Titus and a half dozen of the faster boys and girls run toward us from the highlands. Opposite, a golden shape rises from the distant river fortress and flies toward us. A beautiful woman with short-cropped hair settles next to Fitchner in the air. The Proctor of House Ceres. She carries a bottle of wine and two glasses.

“Mars! A picnic!” she calls, referring to him by his House’s deity.

“So who arranged for this drama, Ceres?” Fitchner asks.

“Oh, Apollo, I suppose. He’s lonely up in his mountain estates. Here, this is zinfandel from his vines. Much better than last year’s varietal.”

“Delicious!” Fitchner proclaims. “But your boys were squatting in the grass. Almost as if they expected the picnic to spontaneously manifest. Suspicious, no?”

“Details!” Proctor Ceres laughs. “Pedantic details!”

“Well, here’s a detail. It seems two of mine are worth five of yours this year, my dear.”

“These pretty boys?” Ceres snickers. “I thought the vain ones went to Apollo and Venus.”

“Oho! Well, yours certainly fight like housewives and farmers. Well placed, they were.”

“Don’t judge them yet, you cad. They are midDraft picks. My highDrafts are elsewhere, earning their first calluses!”

“Learning the ovens? Huzzah,” Fitchner declares ironically. “Bakers do make the best rulers, so I’ve heard.”

She nudges him. “Oh, youdevil. No wonder you interviewed for the Rage Knight post. Such a scoundrel!”

They clink their glasses together as we watch from the ground.

“How I love orientation day,” Ceres titters. “Mercury just let a hundred thousand rats loose in Jupiter’s citadel. But Jupiter was ready because Diana tattled and arranged the delivery of a thousand cats. Jupiter’s boys won’t go hungry like last year. Cats will be as fat as Bacchus.”

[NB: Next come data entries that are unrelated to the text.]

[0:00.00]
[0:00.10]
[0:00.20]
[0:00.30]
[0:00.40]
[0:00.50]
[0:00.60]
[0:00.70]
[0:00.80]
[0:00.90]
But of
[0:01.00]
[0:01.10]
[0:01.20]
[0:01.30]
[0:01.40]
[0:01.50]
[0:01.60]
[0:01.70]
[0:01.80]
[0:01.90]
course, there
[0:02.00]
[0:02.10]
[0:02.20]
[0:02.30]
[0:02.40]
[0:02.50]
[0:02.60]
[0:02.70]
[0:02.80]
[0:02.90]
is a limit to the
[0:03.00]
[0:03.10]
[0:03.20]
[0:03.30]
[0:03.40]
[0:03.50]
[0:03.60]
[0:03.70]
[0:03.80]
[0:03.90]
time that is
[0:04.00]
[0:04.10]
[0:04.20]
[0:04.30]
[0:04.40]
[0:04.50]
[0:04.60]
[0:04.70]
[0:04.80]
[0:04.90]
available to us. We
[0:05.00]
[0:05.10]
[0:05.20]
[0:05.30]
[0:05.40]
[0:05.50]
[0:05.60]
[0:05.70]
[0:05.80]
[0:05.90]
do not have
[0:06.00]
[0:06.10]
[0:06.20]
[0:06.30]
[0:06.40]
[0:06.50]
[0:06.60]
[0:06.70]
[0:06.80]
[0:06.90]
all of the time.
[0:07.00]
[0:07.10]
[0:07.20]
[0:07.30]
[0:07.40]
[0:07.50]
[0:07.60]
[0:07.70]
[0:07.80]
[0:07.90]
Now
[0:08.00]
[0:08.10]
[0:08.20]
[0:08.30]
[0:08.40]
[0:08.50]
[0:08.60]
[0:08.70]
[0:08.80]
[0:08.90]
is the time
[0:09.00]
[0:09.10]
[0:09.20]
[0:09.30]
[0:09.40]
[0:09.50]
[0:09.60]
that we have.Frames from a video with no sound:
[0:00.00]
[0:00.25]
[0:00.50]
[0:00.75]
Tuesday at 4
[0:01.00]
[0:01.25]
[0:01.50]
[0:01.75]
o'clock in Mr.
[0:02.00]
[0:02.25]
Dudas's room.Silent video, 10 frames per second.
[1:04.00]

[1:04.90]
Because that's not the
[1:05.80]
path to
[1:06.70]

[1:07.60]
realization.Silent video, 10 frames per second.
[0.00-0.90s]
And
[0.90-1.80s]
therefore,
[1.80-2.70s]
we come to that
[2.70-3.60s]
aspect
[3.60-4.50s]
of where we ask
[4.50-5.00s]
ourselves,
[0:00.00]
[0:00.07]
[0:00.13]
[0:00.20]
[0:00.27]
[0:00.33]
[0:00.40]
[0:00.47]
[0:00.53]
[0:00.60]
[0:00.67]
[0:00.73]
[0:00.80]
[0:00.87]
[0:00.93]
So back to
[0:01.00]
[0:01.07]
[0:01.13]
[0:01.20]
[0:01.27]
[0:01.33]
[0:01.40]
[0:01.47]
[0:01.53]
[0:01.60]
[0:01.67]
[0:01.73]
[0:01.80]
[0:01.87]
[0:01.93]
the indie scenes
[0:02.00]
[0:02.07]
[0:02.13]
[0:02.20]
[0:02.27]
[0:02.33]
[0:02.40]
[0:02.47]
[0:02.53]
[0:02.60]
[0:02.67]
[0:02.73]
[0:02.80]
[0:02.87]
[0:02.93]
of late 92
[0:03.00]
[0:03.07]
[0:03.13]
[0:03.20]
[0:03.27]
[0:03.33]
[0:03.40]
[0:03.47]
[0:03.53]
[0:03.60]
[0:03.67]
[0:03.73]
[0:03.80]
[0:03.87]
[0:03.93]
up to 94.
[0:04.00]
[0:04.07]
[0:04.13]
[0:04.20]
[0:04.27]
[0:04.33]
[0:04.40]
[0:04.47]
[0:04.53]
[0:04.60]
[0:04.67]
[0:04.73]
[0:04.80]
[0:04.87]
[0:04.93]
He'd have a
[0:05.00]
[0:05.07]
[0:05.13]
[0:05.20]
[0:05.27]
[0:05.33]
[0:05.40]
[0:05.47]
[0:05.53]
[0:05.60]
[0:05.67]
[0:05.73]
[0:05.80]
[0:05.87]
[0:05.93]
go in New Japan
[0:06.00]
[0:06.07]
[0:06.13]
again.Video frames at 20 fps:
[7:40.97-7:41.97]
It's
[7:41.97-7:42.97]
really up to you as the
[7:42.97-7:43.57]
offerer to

“Diana is a harlot,” Fitchner declares.

“Be kind!”

“I was. I sent her a great phallic cake filled with live woodpeckers.”

“You didn’t.”

“I did.”

“You beast!” Ceres caresses his arm and I note the free-loving demeanor these people have. I wonder if other Proctors are lovers as well. “Her fortress will be riddled with holes. Oh, the sound must be horrible. Well played, Mars. They say Mercury is the trickster, but your japes always have a certain…flair!”

“Flair, eh? Well, I’m sure I could rustle up some tricks for you on Olympus…”

“Huzzah,”she coos suggestively.

They toast again, floating above their sweating and bloody students. I can’t help but laugh. These people are mad. Bloodydamn crazy in their empty Golden heads. How are they my rulers?